Competing coworking and flexible office operators include MakeOffices with 10 locations, Spaces with seven locations, Industrious with six locations, plus additional providers like Novel Coworking, Convene, Bond Collective, Mindspace, Mixer, Serendipity Labs, Cove, Two Birds, Eaton House, The Wing and Knotel.
The plethora of providers vying for members has given tenant brokers the leverage to negotiate better deals for their clients, Glass said. He said WeWork has offered generous discounts, and many companies are still willing to lease with the coworking leader if it’s the best deal, despite the negative headlines in recent months.
“A lot of them think it’s still worth the risk because of the discounts,” Glass said. “They’re still open to doing business with WeWork, but they’re a lot more mindful of what the alternatives are than they were this time last year.”
Tom Fuge, regional vice president for Truss, a platform that connects companies with traditional office and coworking space, said tenants have begun to look at WeWork with a more critical eye following the failed IPO.
“People are cautious right now,” Fuge said. “They’re asking more questions than they were before, primarily: What’s WeWork’s plan? What are they going to do? And are they going to continue to grow?”
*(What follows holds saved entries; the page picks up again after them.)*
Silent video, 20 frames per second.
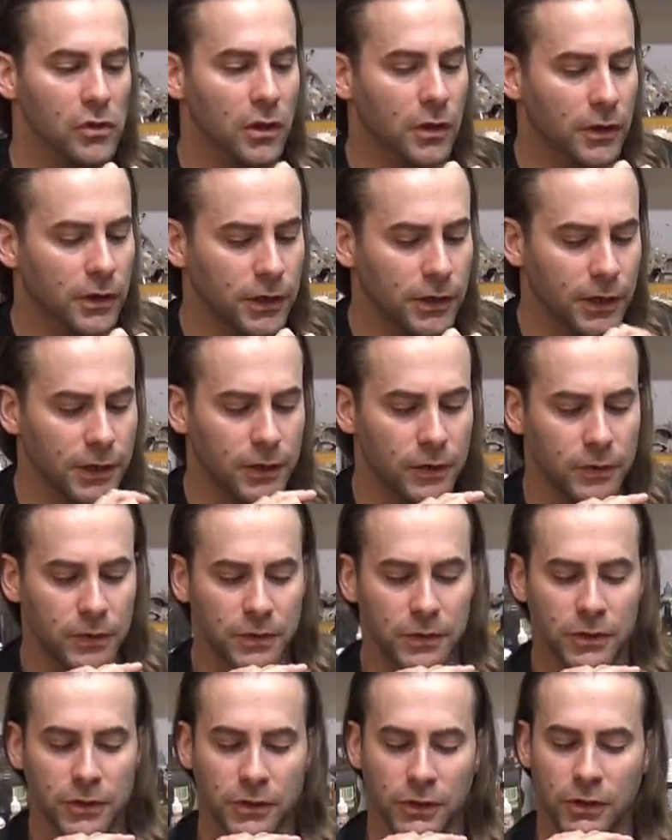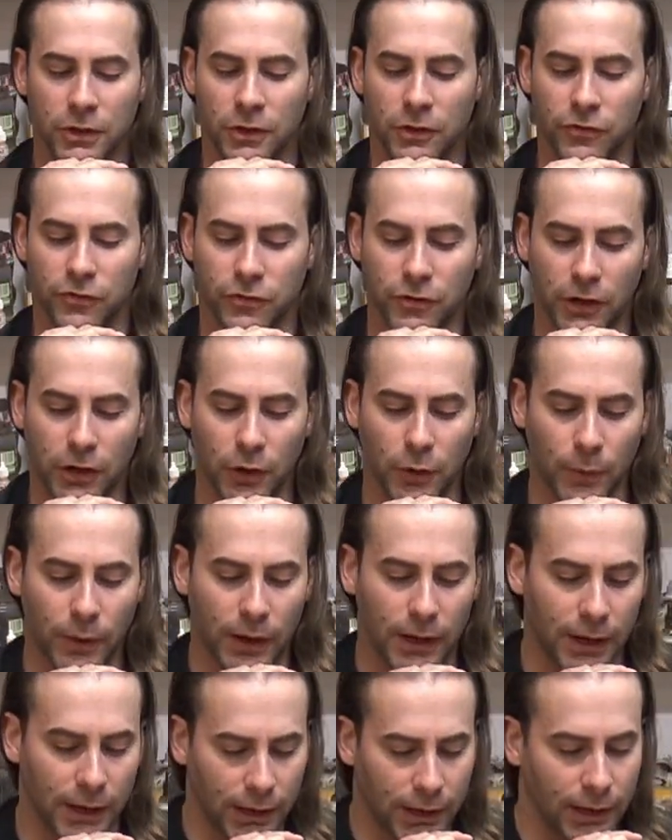You know?
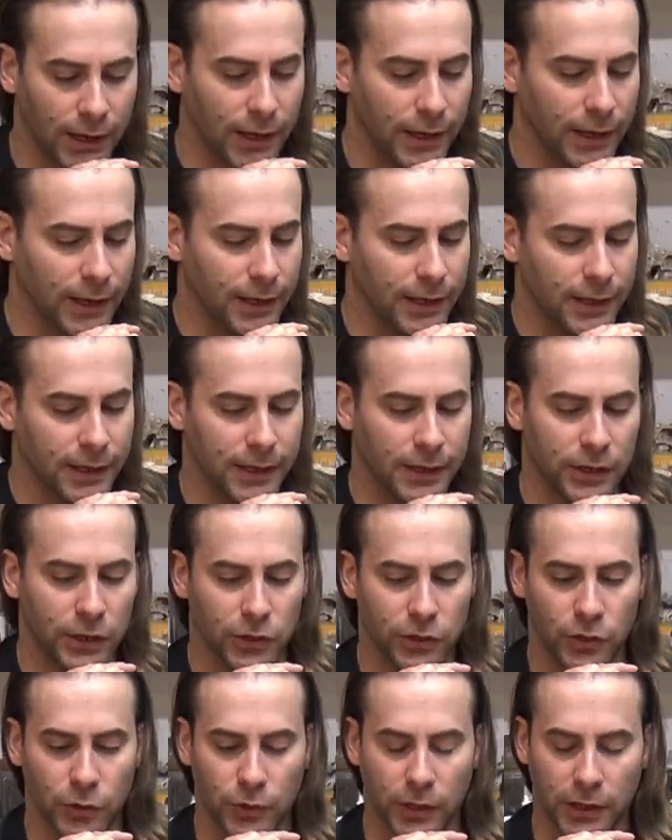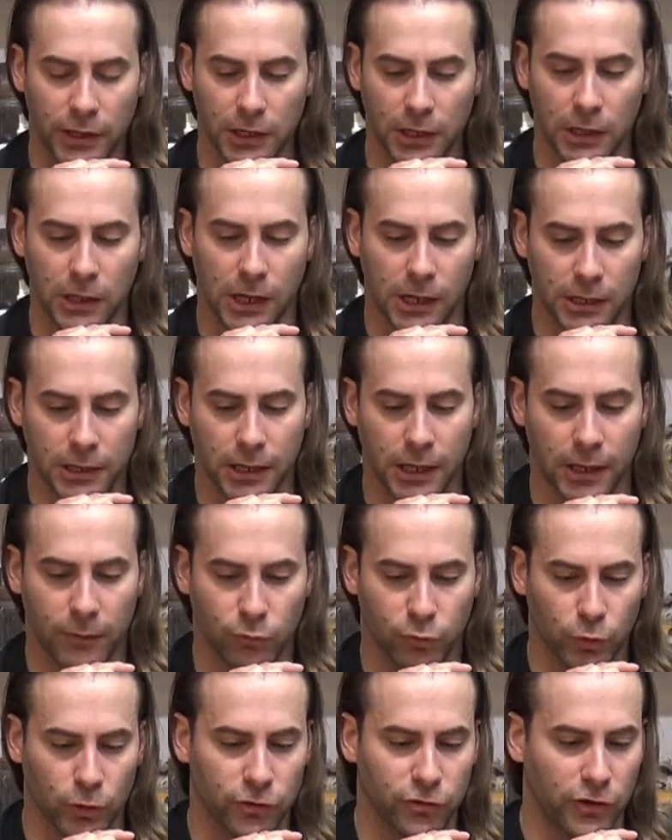So, you can get a lot of
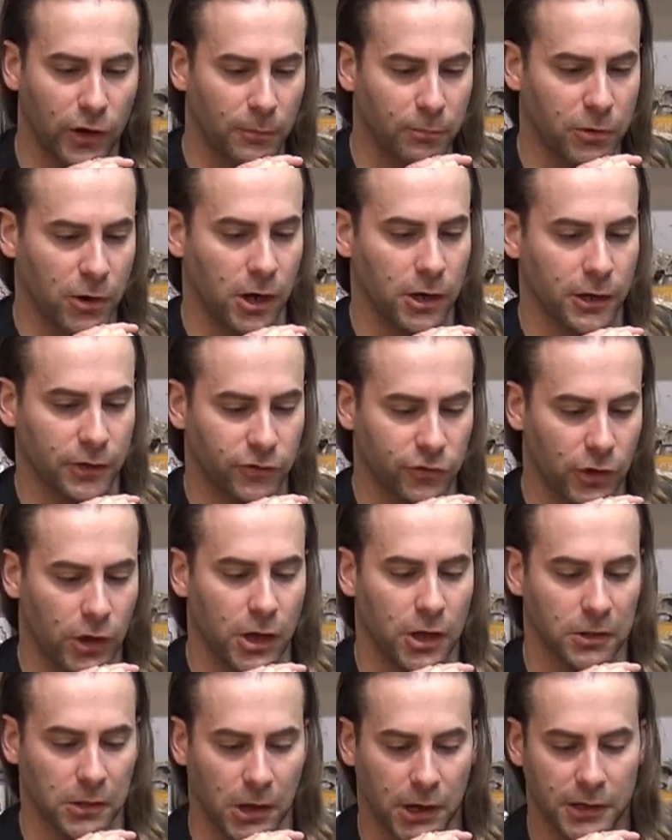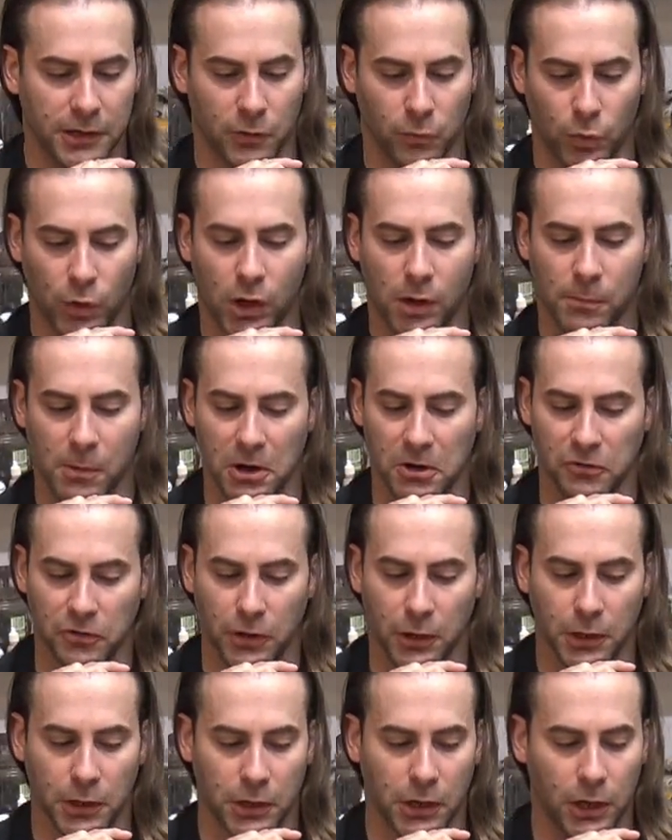Games Workshop products online at
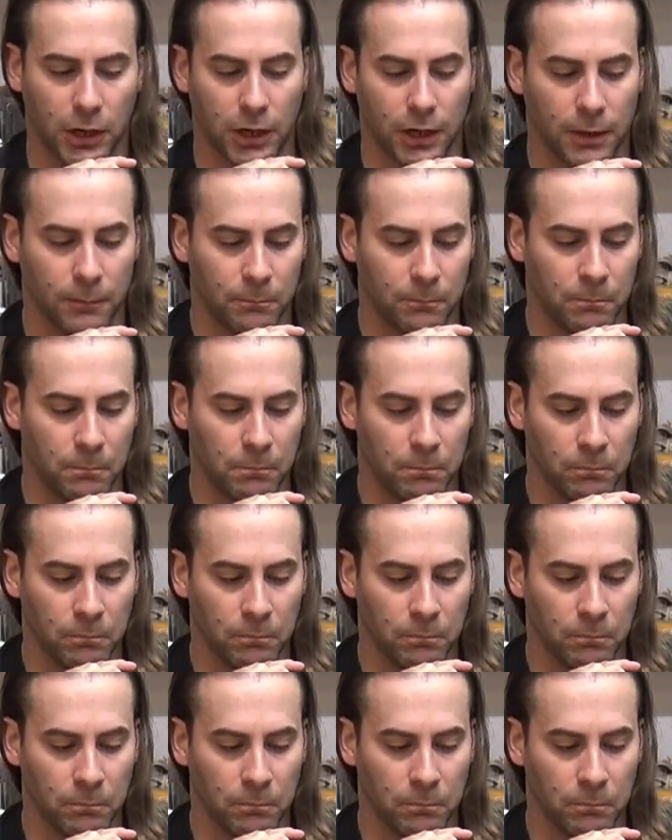Walmart.com.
Adding to the growing stock of flexible workspaces, many landlords such as WashREIT, Carr Properties and Tishman Speyer are also building out coworking-style office suites in their buildings. The efforts from landlords come as they see coworking providers beginning to take larger tenants off the market because they can offer shorter lease terms with more flexibility to grow and greater amenities.
“What we’ve seen is a shift in the market,” Fuge said. “WeWork grew so fast and were able to give so many options in so many pockets of D.C. that owners realized they had to start competing.”
WashREIT Vice President Anthony Chang said his company’s flexible workspace concept, branded as Space+, has benefited from companies growing out of coworking spaces and seeking more customizable offices. But as coworking providers like WeWork move more toward enterprise users, he said the environment may become more competitive.
“As it stands now, I think all of the coworking growth has been positive because it’s basically creating a feeder of demand for the product that we’re delivering,” Chang said. “Right now, it’s a pretty healthy relationship. Ask me in another three years, and we’ll see what that looks like.”
Many landlords also say they prefer to keep coworking space to a maximum of 20% or 30% of a building, making WeWork’s full-building lease at Akridge’s 1701 Rhode Island development an outlier.
Akridge sold the building in July for more than $1K/SF, putting it among the priciest D.C. office building sales in history. EagleBank Executive Vice President Ryan Riel, whose bank financed the project, said he was initially wary about leasing the entire building to WeWork.
“We feel very lucky to have been repaid on a certain project that went wholly leased to WeWork and got transacted for over $1K/SF,” Riel said at a September Bisnow event. “Personally speaking, that was a scary lease to take on. The coworking space, the depth of that market is to be defined. It feels like it’s oversupplied to some extent, but I don’t know what the future holds in that space. It’s one of the danger points in my view.”